Tout en permettant les particularismes locaux dans divers domaines, une telle vue présente plusieurs avantages à des niveaux multiples et notamment :

– de substituer une nation Africaine aux nationalismes à base tribale ou ethnique ;

– de faire disparaître (au pire à terme) les conflits territoriaux ethniques dans la mesure où chaque Africain sera chez lui dans n’importe quel état de la fédération envisagée ;

– d’assurer, grâce à une Cour Suprême Fédérale un contrôle détribalisé des décisions judiciaires locales et faire ainsi prévaloir la primauté du droit ;

– d’arriver à un résultat similaire en matière législative et gouvernementale grâce à des institutions fédérales ;

– grâce aussi à la création de grandes voies de communication indispensables, de lever toutes les barrières économiques et facilités d’échanges interafricains, ce qui permettra la création d’un vaste et libre marché Africain, seul susceptible d’engendrer de grosses entreprises Africaines enfin capables d’affronter la concurrence de celle des états développés et de susciter un développement endogène ;

– de stimuler un marché du travail Africain par la possibilité pour un employeur de puiser légalement et sans contraintes dans une main d’œuvre qualifiée aussi nombreuse que diversifiée ;

– de réduire, voire supprimer de façon significative l’arsenal militaire impressionnant accumulé par les états Africains et d’utiliser les économies budgétaires qui en résulteront à des fins pacifiques et à l’insertion dans le développement économique et social des états concernés des soldats ainsi dégagés ;

– de restaurer la paix sur le continent qui y aspire ;

– de rationaliser enfin l’aide économique internationale et de l’appliquer à grande échelle à sa réelle destination ;

– de diminuer considérablement les dépenses de prestige qui pourront être mieux utilisées ;

– de faire accéder ce vieux continent au rang de puissance moderne ;

ETC…

Il n’est pas inutile d’ajouter qu’au fond de lui-même, chaque Africain ressent le sentiment profond d’appartenir à une communauté à l’échelle continentale.

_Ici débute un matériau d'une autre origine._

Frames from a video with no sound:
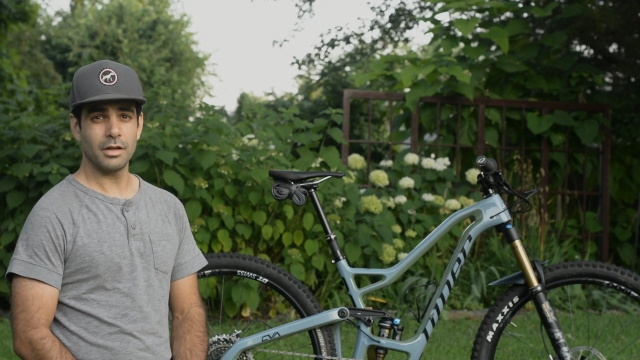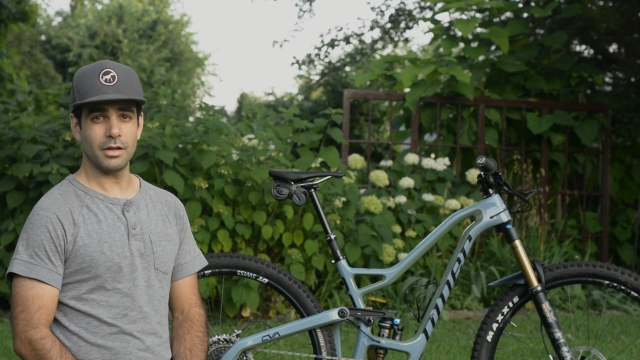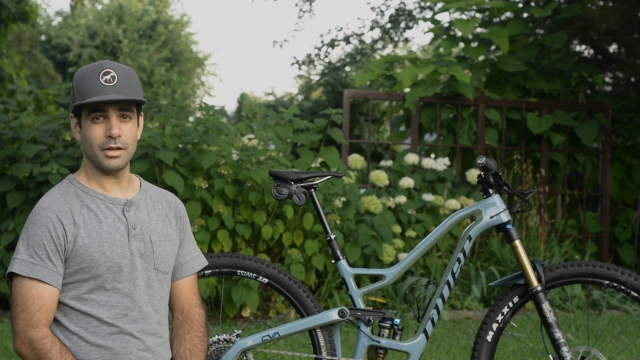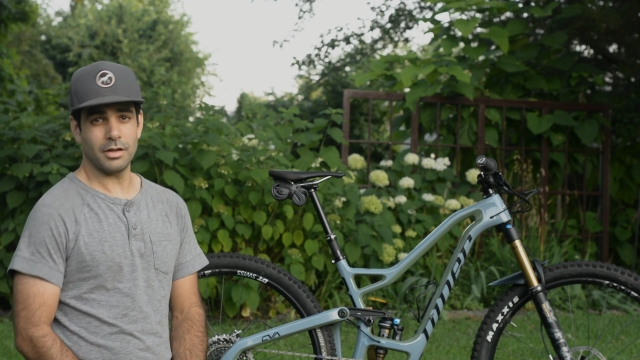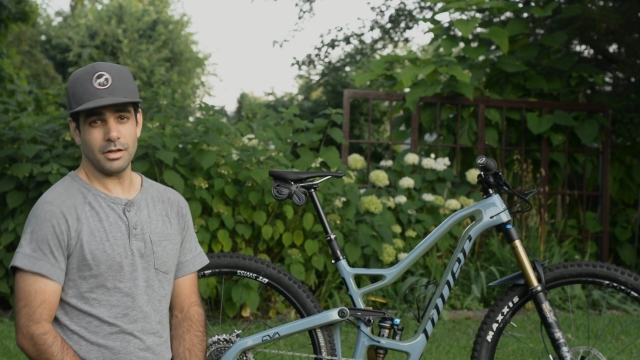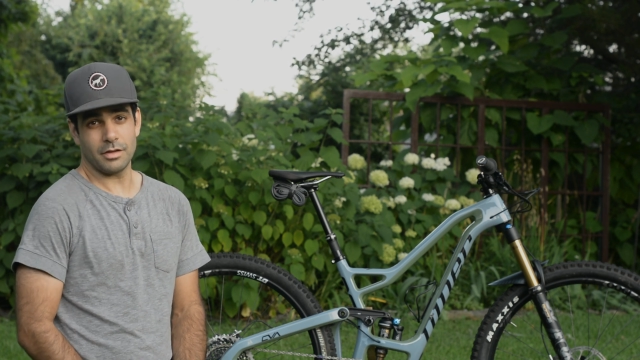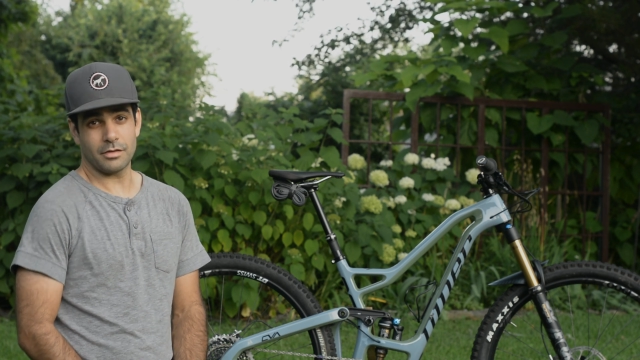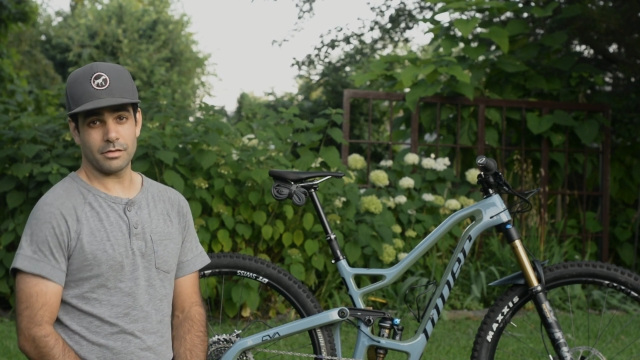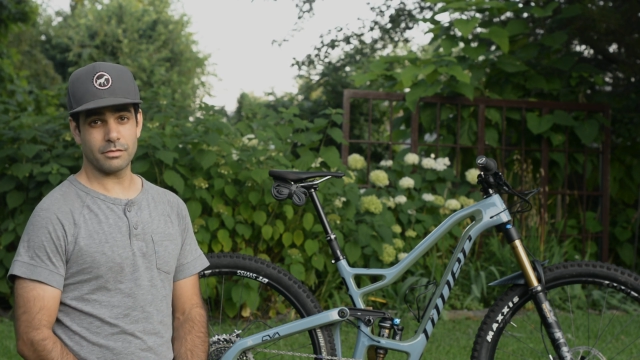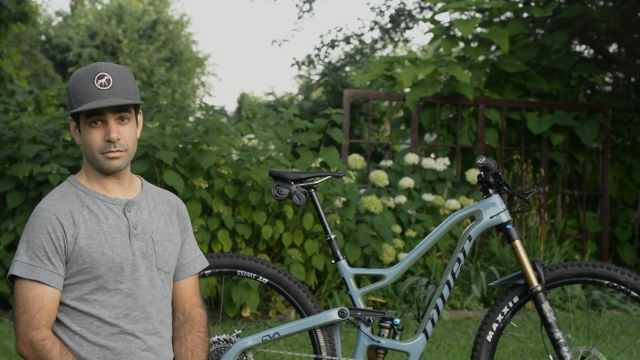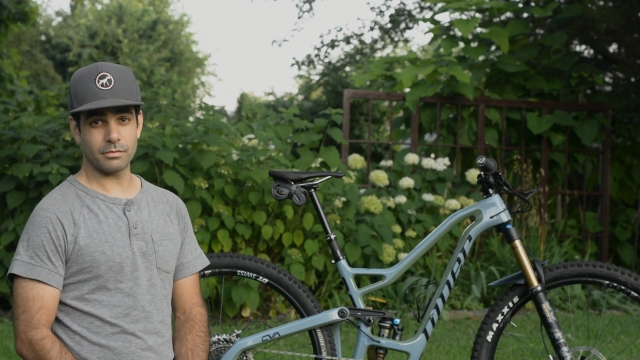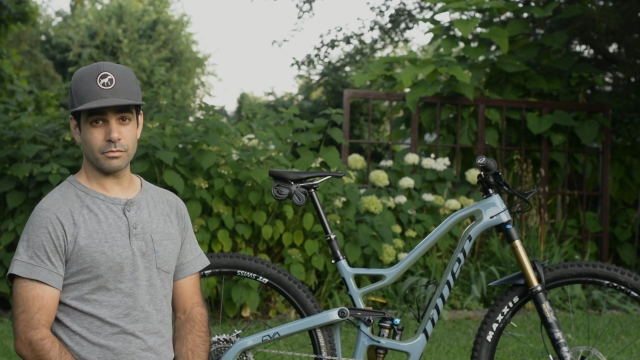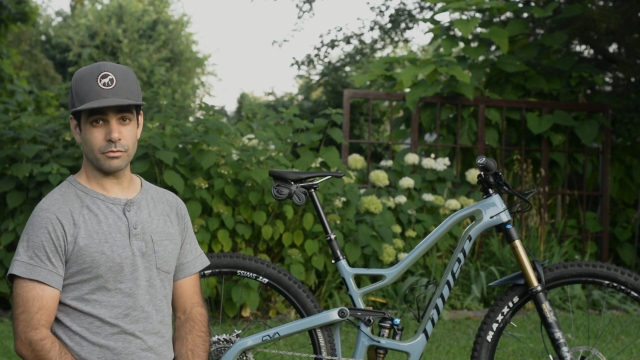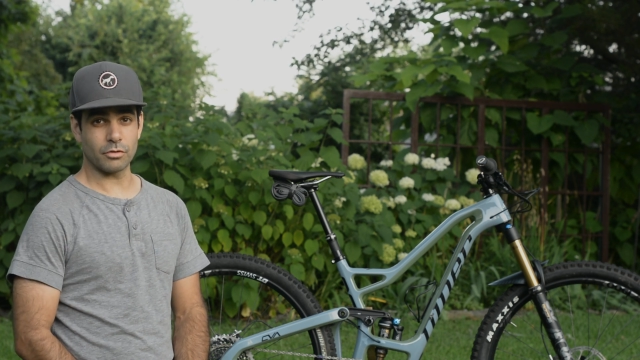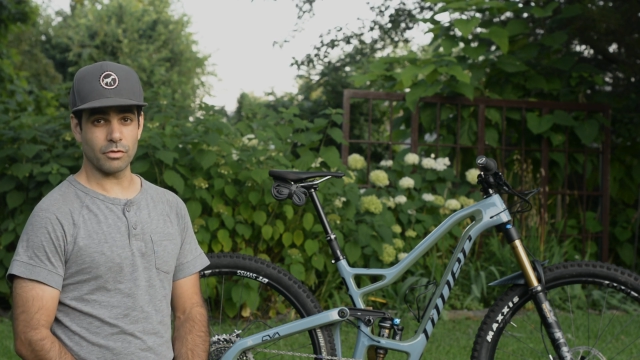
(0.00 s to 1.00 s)
it's
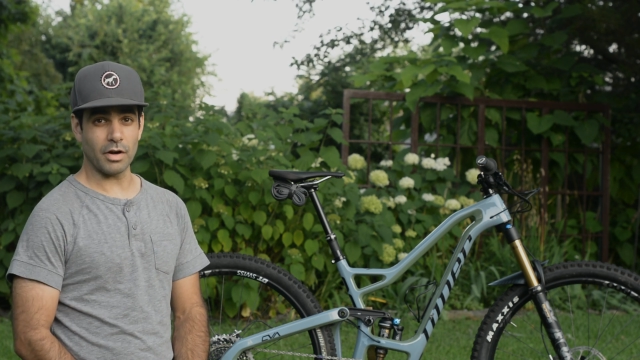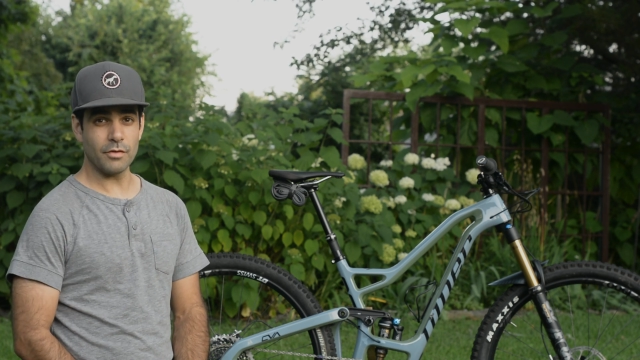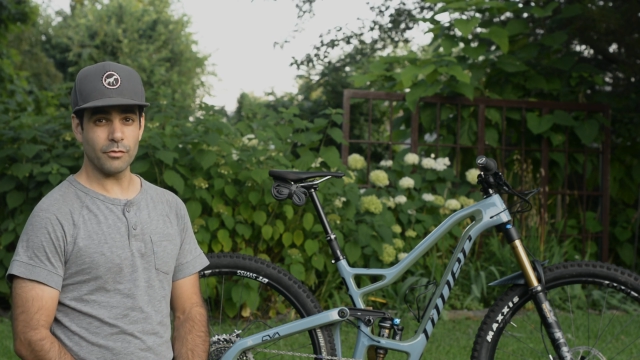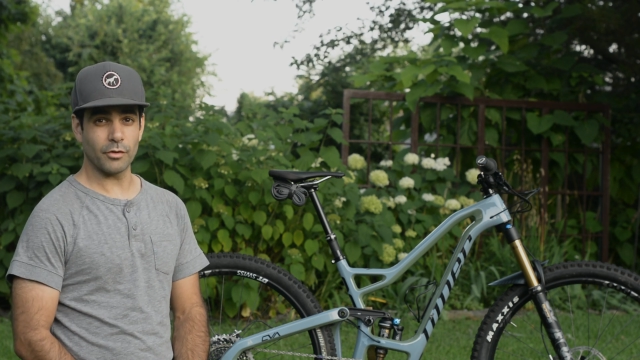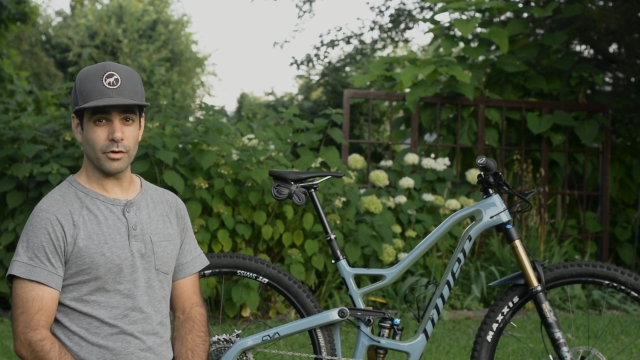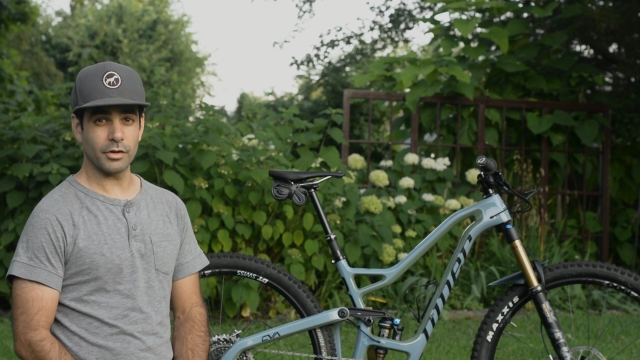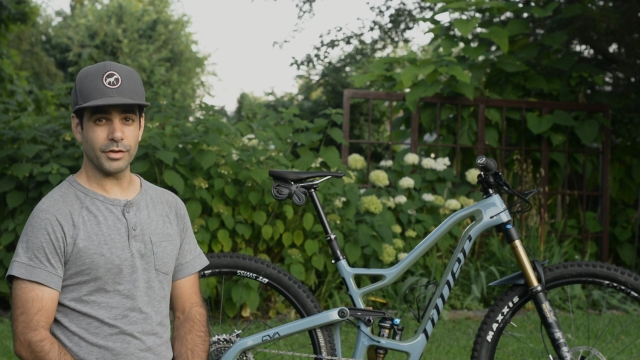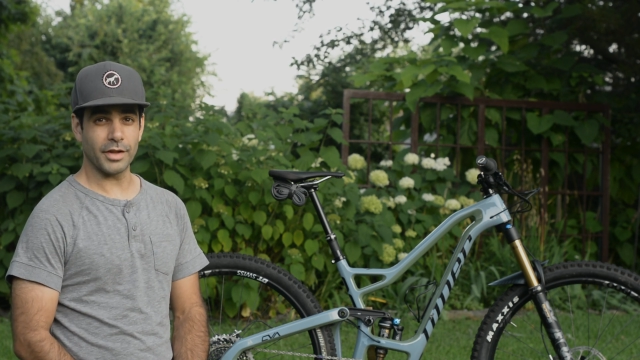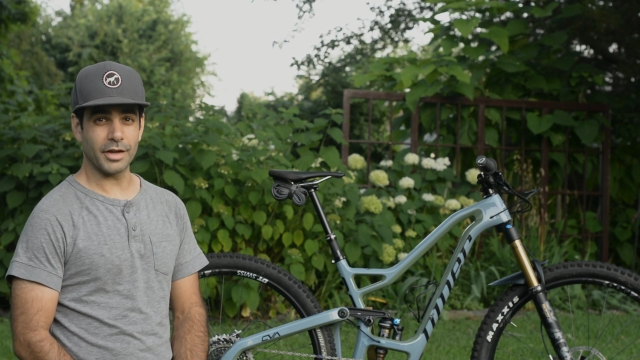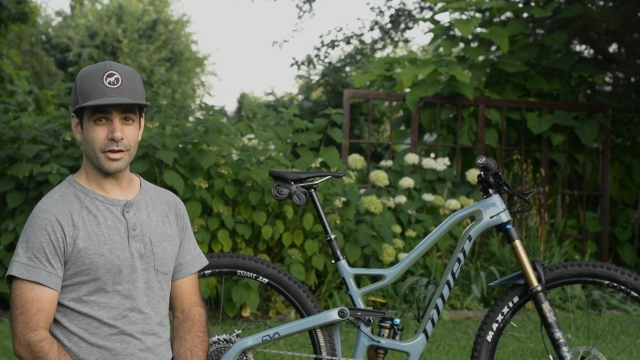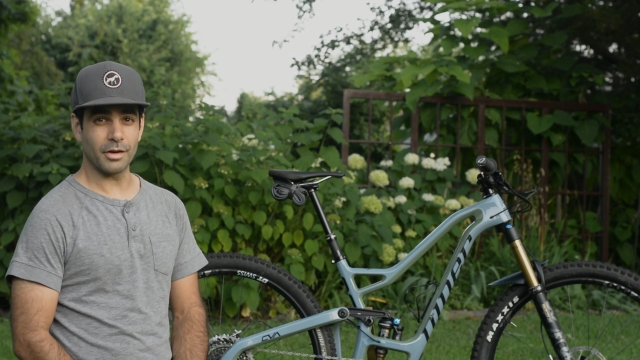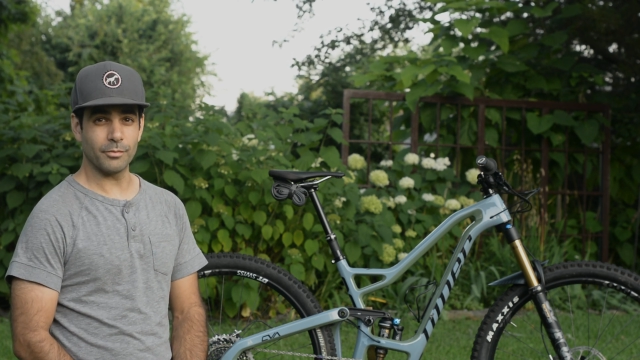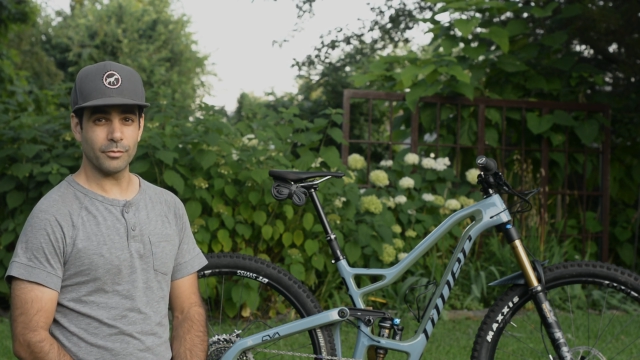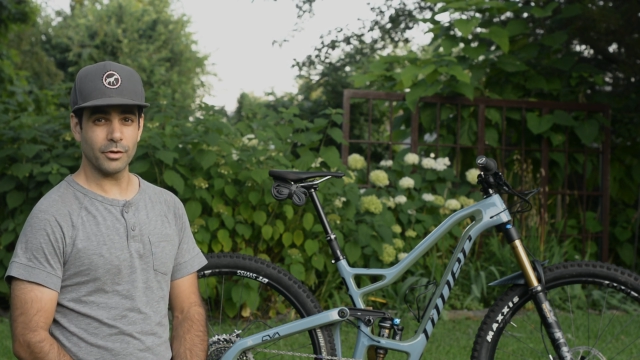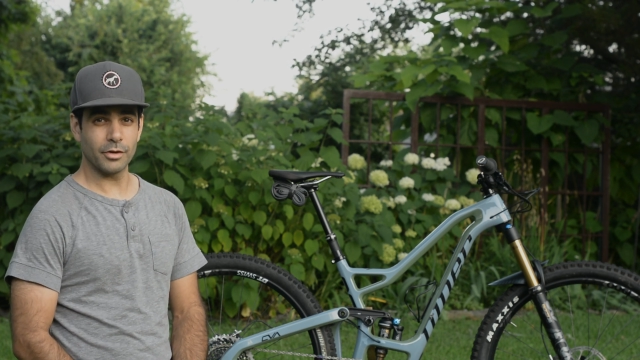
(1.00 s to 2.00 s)
great for all day
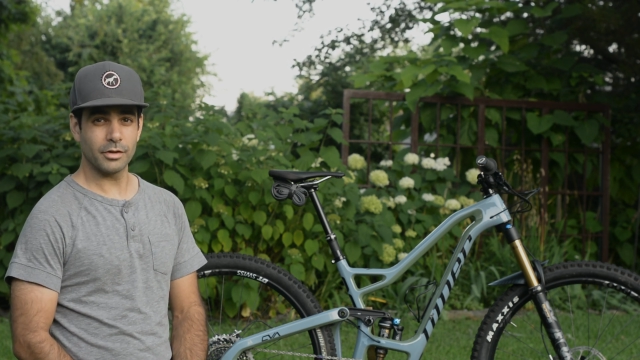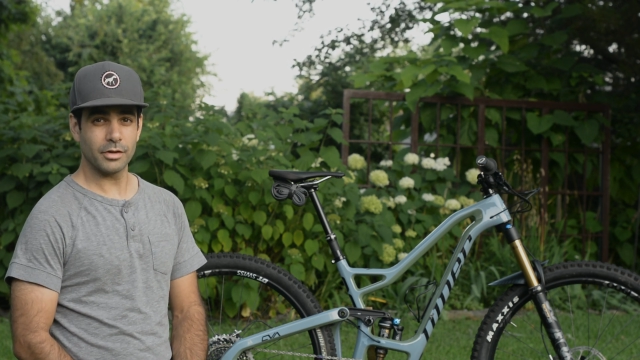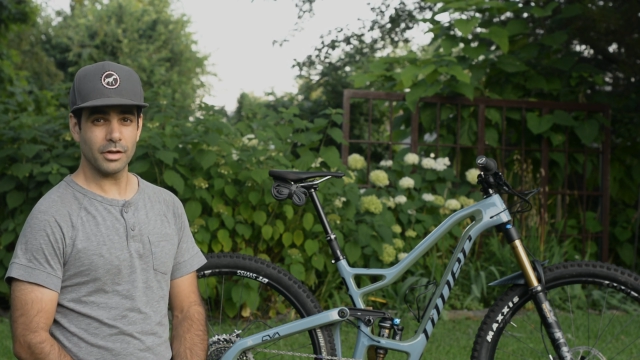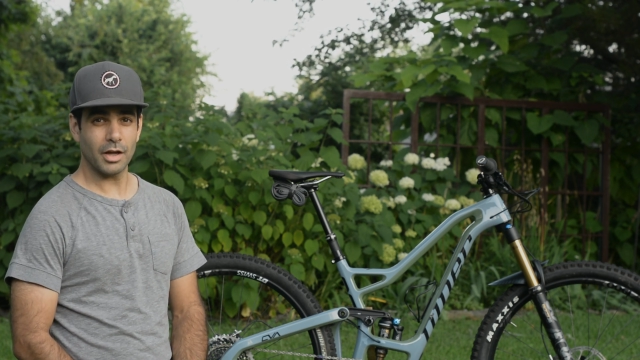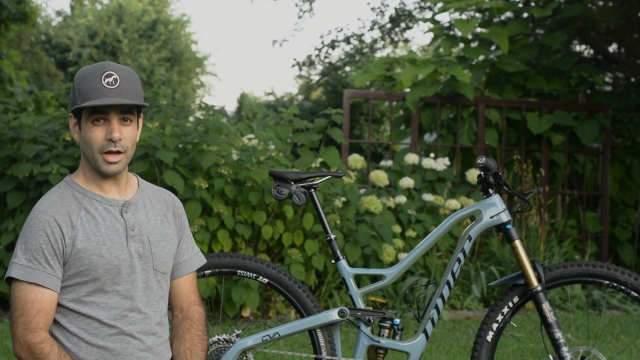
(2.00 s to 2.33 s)
comfort.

Le continent Africain tout entier est actuellement totalement absent de l’élaboration des nouvelles stratégies politiques, industrielles et commerciales mondiales. S’ils ne réagissent pas très rapidement, les Africains seront très vite irrémédiablement sur la touche et deviendront à jamais les éternels assistés du Globe.

Il est bien évident qu’un tel projet ne peut-être mené que par les Africains eux-mêmes et appelle de leur part un engagement sans faille et déterminé.

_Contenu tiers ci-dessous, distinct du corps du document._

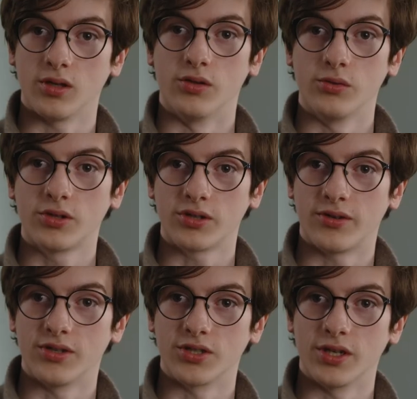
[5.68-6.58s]
and Nuclear
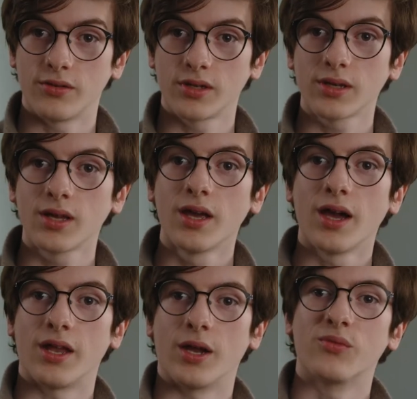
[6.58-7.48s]
Engineering,
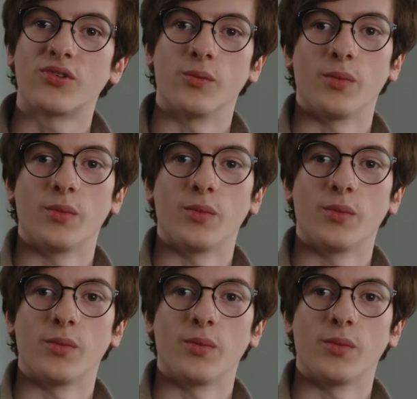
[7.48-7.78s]
and I'm from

Mais la réflexion qui le précède ainsi que sa réalisation ne peuvent être conduites à terme qu’avec le soutien absolument indispensable de tous ceux qui ont le souci sincère et désintéressé de sauver tout un continent d’une catastrophe apparemment inéluctable. Pourront aussi s’y joindre tous ceux qui se souviennent de l’engagement généreux et désintéressé de tous les Africains aux côtés des puissances alliés et notamment de la France en particulier lors de deux conflits mondiaux.

Une réflexion sur l’intégration Africaine si elle peut être encouragée et soutenue devra regrouper durant au moins une semaine des juristes et des économistes du continent Africain avec l’aide indispensable de toutes les bonnes volontés. Il en sortirait un document susceptible de servir de base à un vaste débat politique à l’échelle du continent Africain voire des Nations Unies.